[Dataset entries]
::::::

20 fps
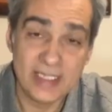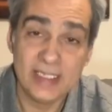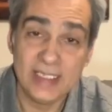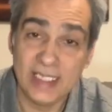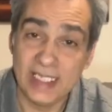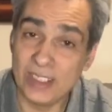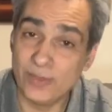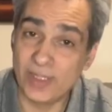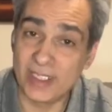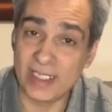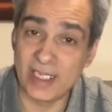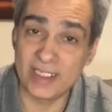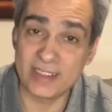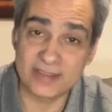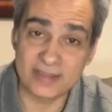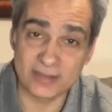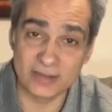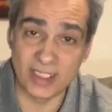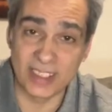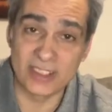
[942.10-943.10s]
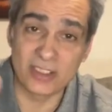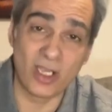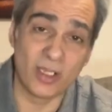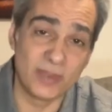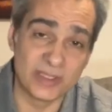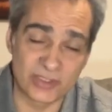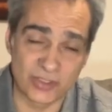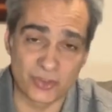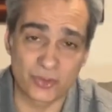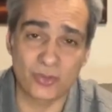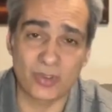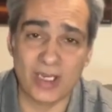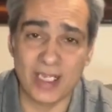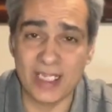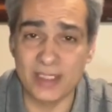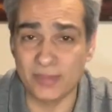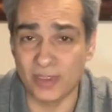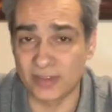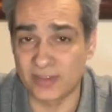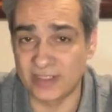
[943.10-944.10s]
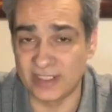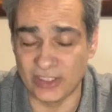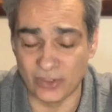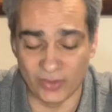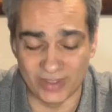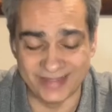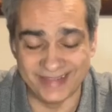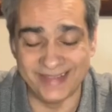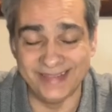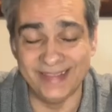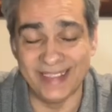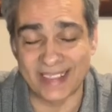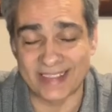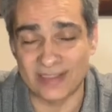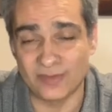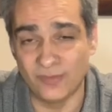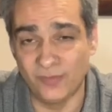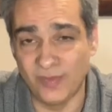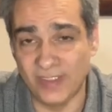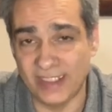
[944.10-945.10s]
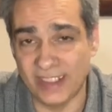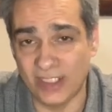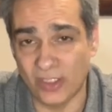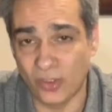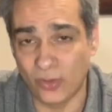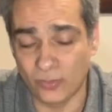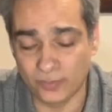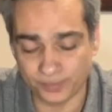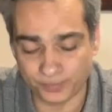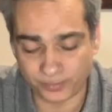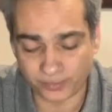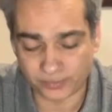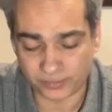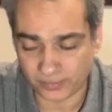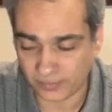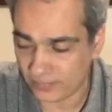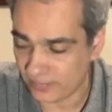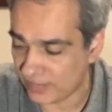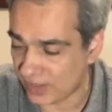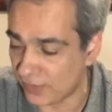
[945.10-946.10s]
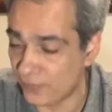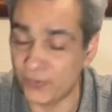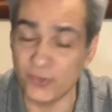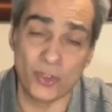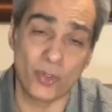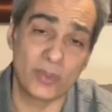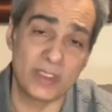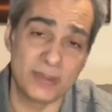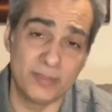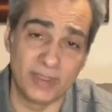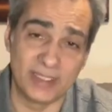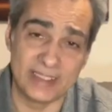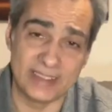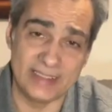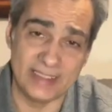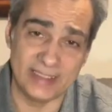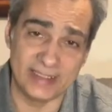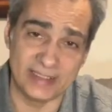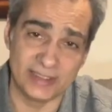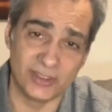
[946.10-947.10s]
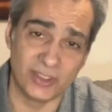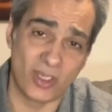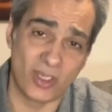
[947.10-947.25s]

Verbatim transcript: Anyway, guys, like, comment, subscribe. I'll see you on the next video. If you know anybody getting in the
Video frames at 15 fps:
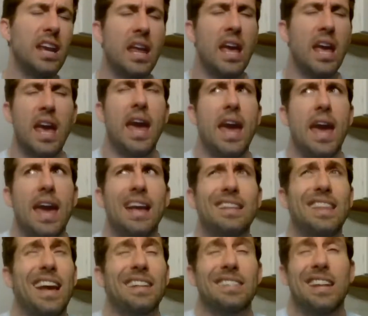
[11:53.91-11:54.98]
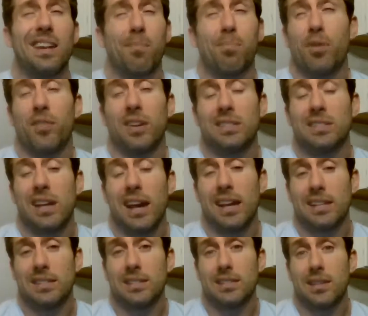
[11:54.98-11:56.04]
And if that's not a perfect
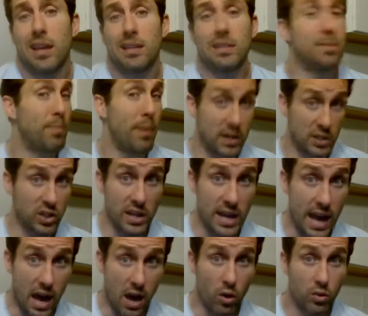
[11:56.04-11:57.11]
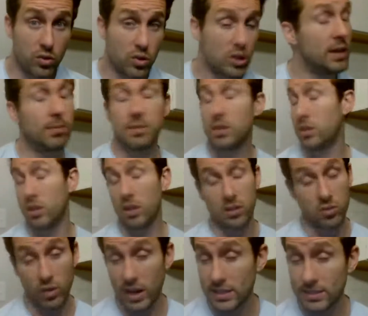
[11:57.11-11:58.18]
science, especially now,
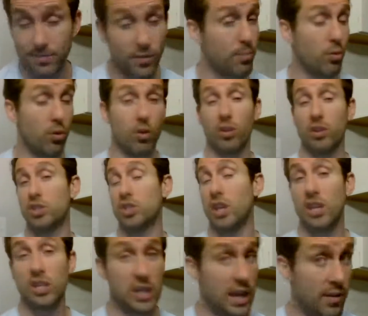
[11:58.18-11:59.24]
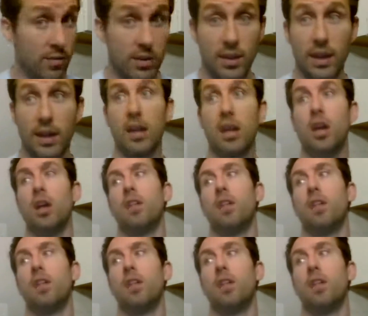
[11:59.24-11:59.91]
the transfer portal has changed everything.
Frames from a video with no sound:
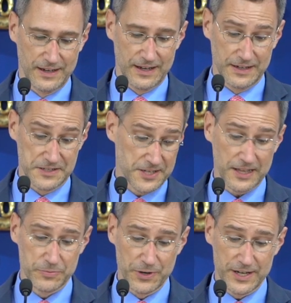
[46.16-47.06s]
and
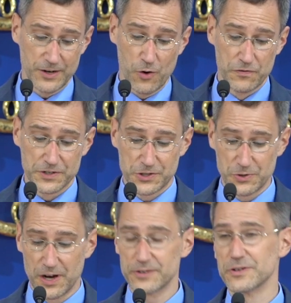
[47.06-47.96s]
celebrating over
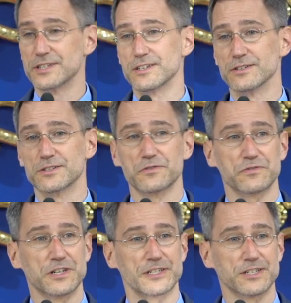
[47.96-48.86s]
200 years of
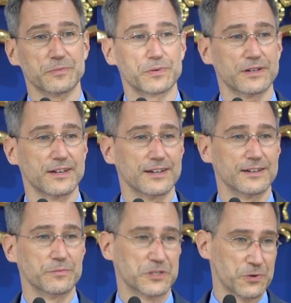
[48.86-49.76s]
friendship
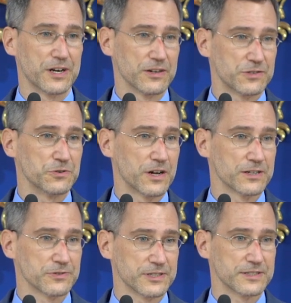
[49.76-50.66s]
between our two
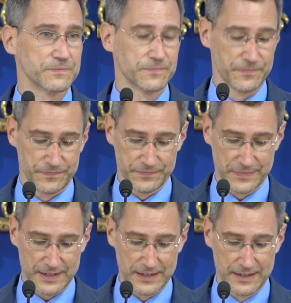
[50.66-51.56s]
countries.
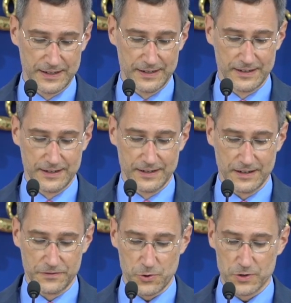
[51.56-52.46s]

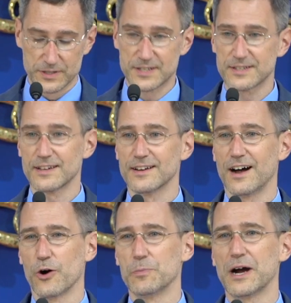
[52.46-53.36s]
Of course,
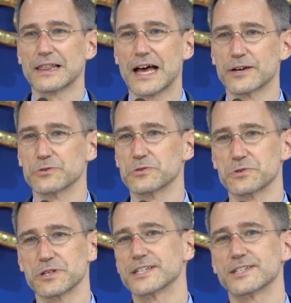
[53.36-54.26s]
our bilateral
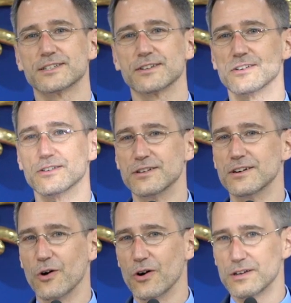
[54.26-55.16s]
relations are
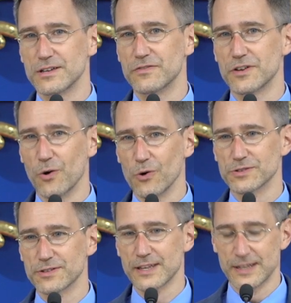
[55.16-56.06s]
even
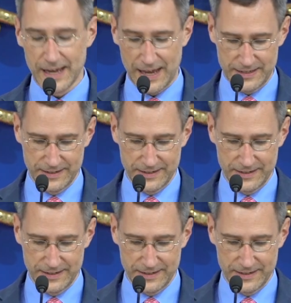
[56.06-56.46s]
older than that,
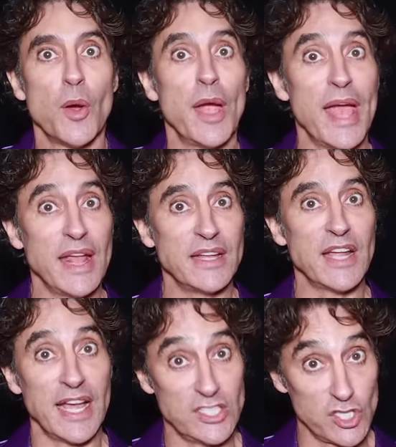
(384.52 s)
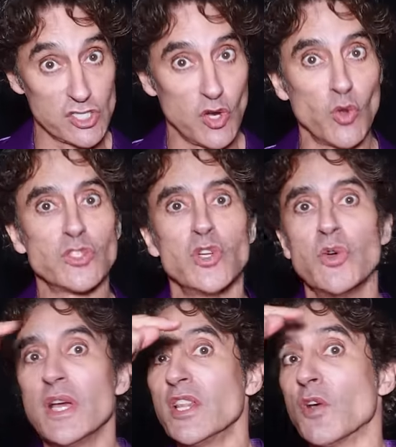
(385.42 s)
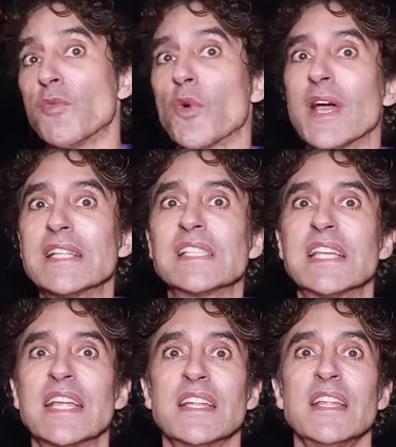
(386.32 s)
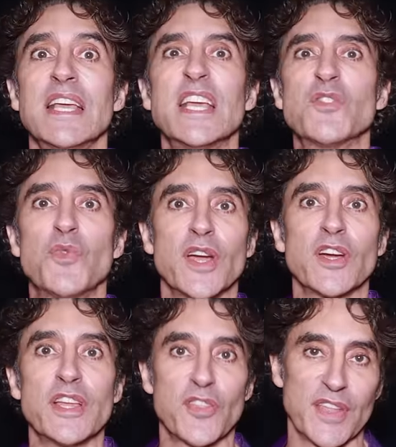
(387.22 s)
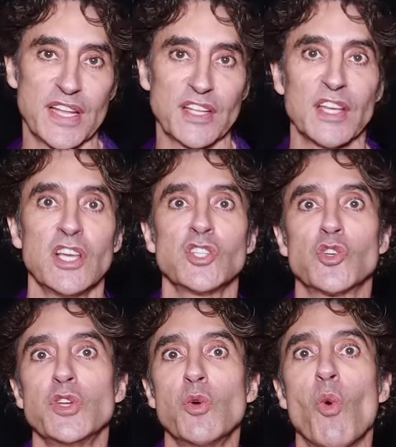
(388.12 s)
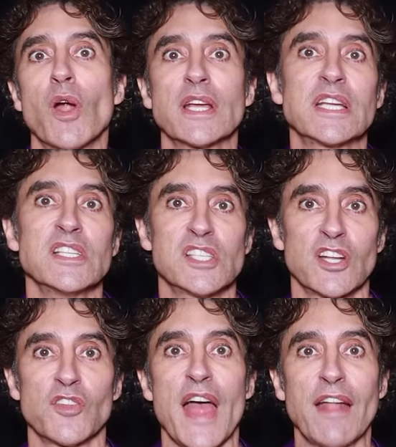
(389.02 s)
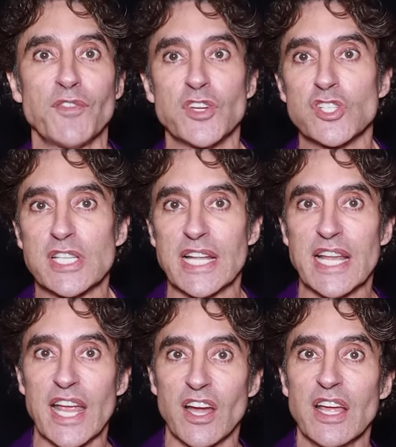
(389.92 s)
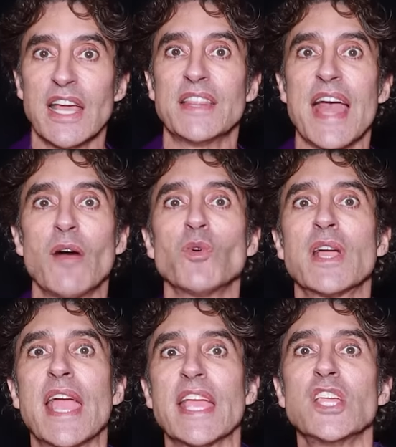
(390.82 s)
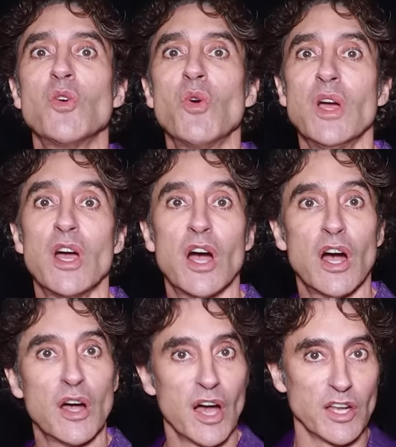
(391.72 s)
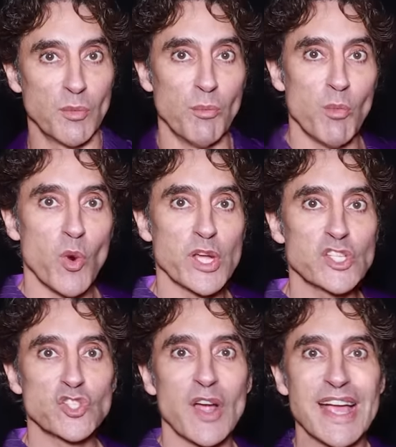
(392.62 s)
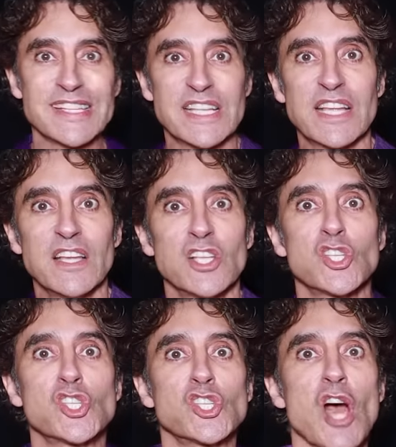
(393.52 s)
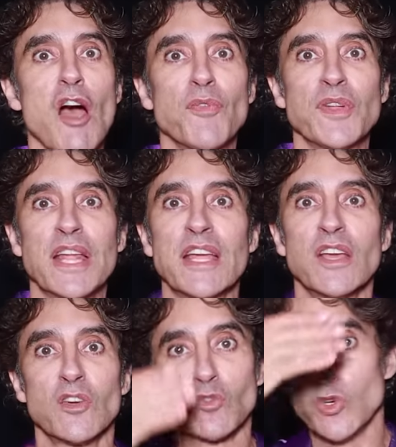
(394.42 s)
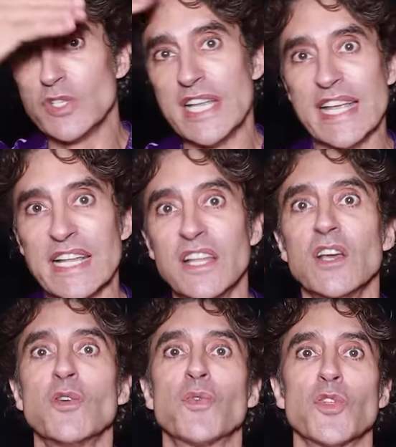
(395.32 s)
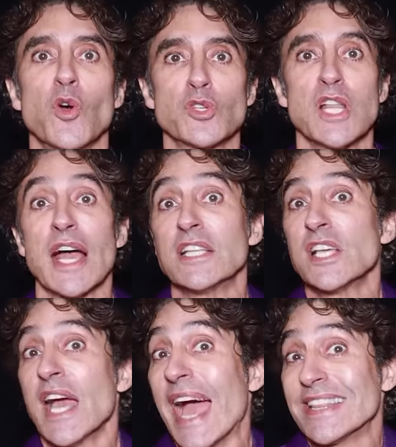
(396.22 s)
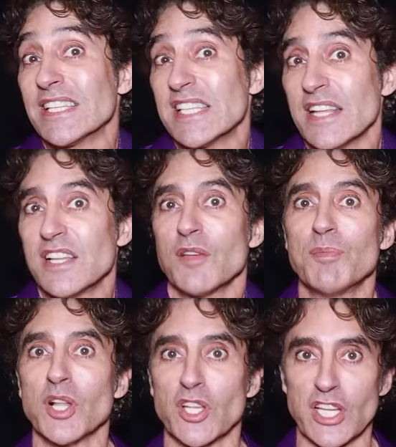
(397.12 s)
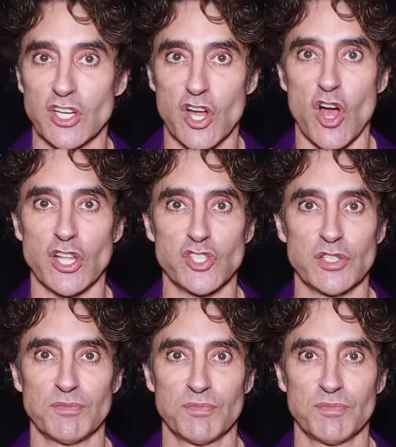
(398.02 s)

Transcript: And I just told you the forehead skin is very thin. So you want to consider that for your skincare. That will get you on a moisturizing, softening routine for those lines at the same time building your collagen.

::::::

= Your assignment =
A faithful, complete copy of the entries is required, without the pictures.

= Answer to the exercise =
20 fps
[942.10-943.10s]
[943.10-944.10s]
[944.10-945.10s]
[945.10-946.10s]
[946.10-947.10s]
[947.10-947.25s]

Verbatim transcript: Anyway, guys, like, comment, subscribe. I'll see you on the next video. If you know anybody getting in the
Video frames at 15 fps:
[11:53.91-11:54.98]
[11:54.98-11:56.04]
And if that's not a perfect
[11:56.04-11:57.11]
[11:57.11-11:58.18]
science, especially now,
[11:58.18-11:59.24]
[11:59.24-11:59.91]
the transfer portal has changed everything.
Frames from a video with no sound:
[46.16-47.06s]
and
[47.06-47.96s]
celebrating over
[47.96-48.86s]
200 years of
[48.86-49.76s]
friendship
[49.76-50.66s]
between our two
[50.66-51.56s]
countries.
[51.56-52.46s]

[52.46-53.36s]
Of course,
[53.36-54.26s]
our bilateral
[54.26-55.16s]
relations are
[55.16-56.06s]
even
[56.06-56.46s]
older than that,
(384.52 s)
(385.42 s)
(386.32 s)
(387.22 s)
(388.12 s)
(389.02 s)
(389.92 s)
(390.82 s)
(391.72 s)
(392.62 s)
(393.52 s)
(394.42 s)
(395.32 s)
(396.22 s)
(397.12 s)
(398.02 s)

Transcript: And I just told you the forehead skin is very thin. So you want to consider that for your skincare. That will get you on a moisturizing, softening routine for those lines at the same time building your collagen.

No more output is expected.